Wunsiedel - Nennenswerte Zwischenfälle oder Gewalttaten habe es bislang nicht gegeben, so die Sprecherin weiter. Die Polizei rechnet mit einem Aufmarsch von bis zu 3000 Neonazis aus ganz Deutschland sowie aus dem Ausland und hat rund 1000 Polizisten und Bundesgrenzschutzbeamte aus mehreren Bundesländern im Einsatz. Bürgerinitiativen und linke Bündnisse haben Gegenkundgebungen geplant. Seit dem Tod von Rudolf Heß am 17. August 1987 im alliierten Gefängnis in Berlin-Spandau zieht es aus Anlass des Todestages Jahr für Jahr Neonazis an das Grab des Hitler-Stellvertreters.

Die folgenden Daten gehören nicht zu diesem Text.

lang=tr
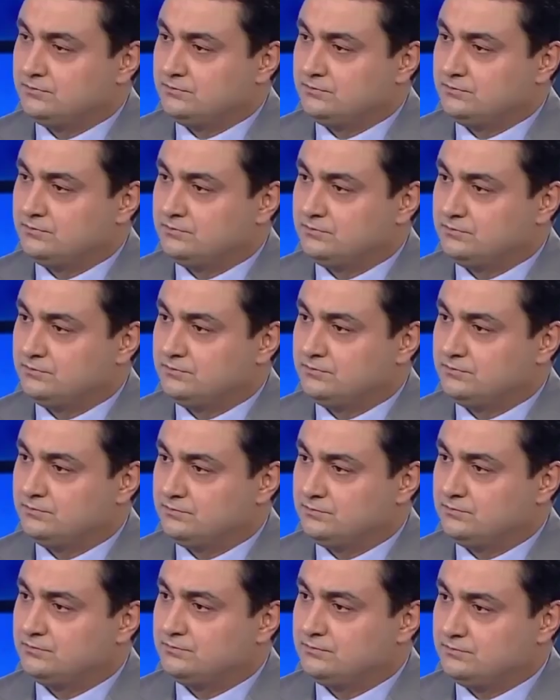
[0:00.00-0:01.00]
o kadar
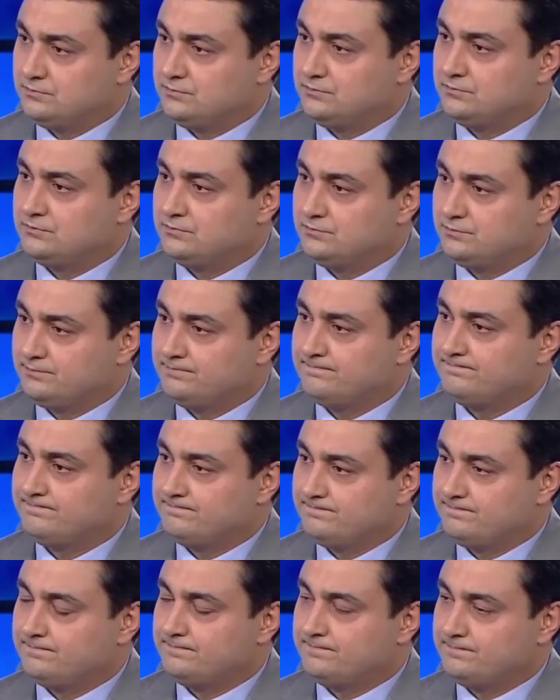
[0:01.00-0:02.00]
emeğin e,
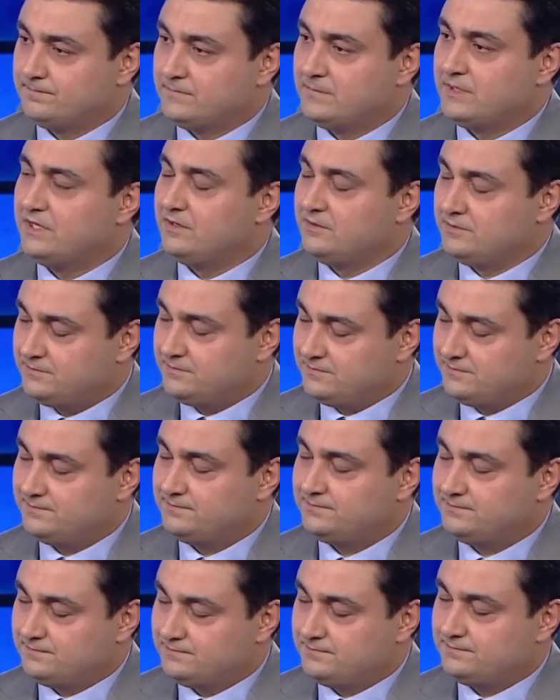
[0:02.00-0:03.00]
sonucu
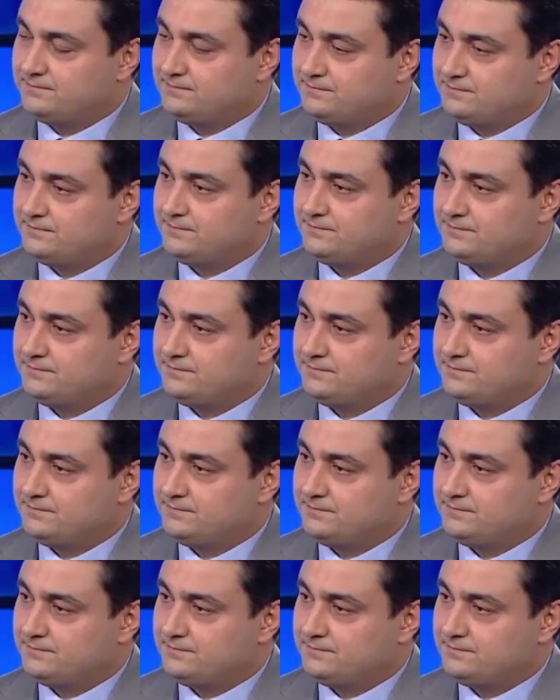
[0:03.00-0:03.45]
alınamıyor. Onun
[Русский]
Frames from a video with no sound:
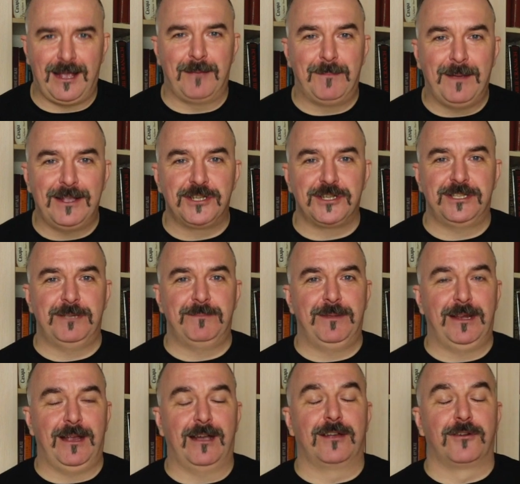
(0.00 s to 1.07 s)
опять же
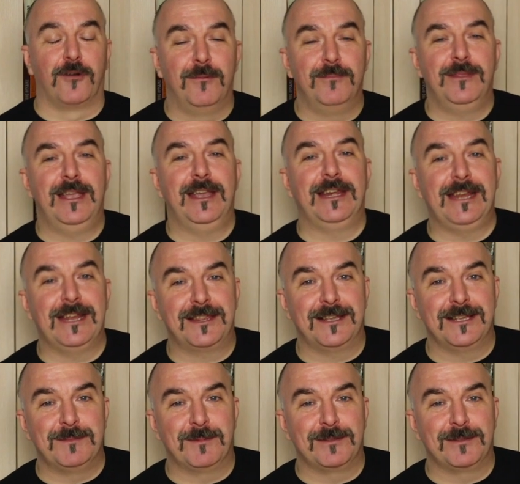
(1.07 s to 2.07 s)
теперь огромная редкость,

Wie bereits in den Vorjahren hatte die Kleinstadt im Fichtelgebirge versucht, den Aufmarsch der Rechtsextremisten zu verhindern. Der Bayerische Verwaltungsgerichtshof erlaubte die Kundgebung schließlich allerdings unter Auflagen. "Wir dürfen den Kopf nicht in den Sand stecken", sagte Wunsiedels Bürgermeister Karl-Willi Beck am Samstag. "Wir dürfen nicht zulassen, dass die Stadt in den braunen Sumpf gezogen wird."

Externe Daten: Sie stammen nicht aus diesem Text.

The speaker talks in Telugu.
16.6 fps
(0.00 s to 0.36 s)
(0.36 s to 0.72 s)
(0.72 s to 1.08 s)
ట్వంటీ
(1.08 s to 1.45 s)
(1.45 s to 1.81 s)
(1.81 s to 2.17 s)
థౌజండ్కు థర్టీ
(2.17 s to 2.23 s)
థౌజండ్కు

Bayerns Innenminister Günther Beckstein (CSU) hatte nach der Genehmigung der Veranstaltung erneut den Bund zu Änderungen am Versammlungsrecht aufgefordert und um Unterstützung für den Freistaat bei einem entsprechenden Vorhaben geworben.

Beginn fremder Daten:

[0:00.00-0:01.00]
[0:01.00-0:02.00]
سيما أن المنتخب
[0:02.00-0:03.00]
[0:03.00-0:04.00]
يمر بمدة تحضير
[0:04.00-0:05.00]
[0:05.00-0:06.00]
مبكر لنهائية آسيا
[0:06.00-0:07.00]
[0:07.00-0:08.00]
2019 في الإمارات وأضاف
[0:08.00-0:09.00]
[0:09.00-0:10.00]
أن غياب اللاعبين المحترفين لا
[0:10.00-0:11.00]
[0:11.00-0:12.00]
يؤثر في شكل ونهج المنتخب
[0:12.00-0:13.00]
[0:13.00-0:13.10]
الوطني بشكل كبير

Im vergangenen Jahr hatte das Bundesverfassungsgericht den Aufmarsch in einem Eilverfahren ebenfalls genehmigt und damit ein Verbot des zuständigen Landratsamts aufgehoben. Die Verfassungsrichter argumentierten damals, allein die Befürchtung von Ausschreitungen rechtfertige kein Versammlungsverbot.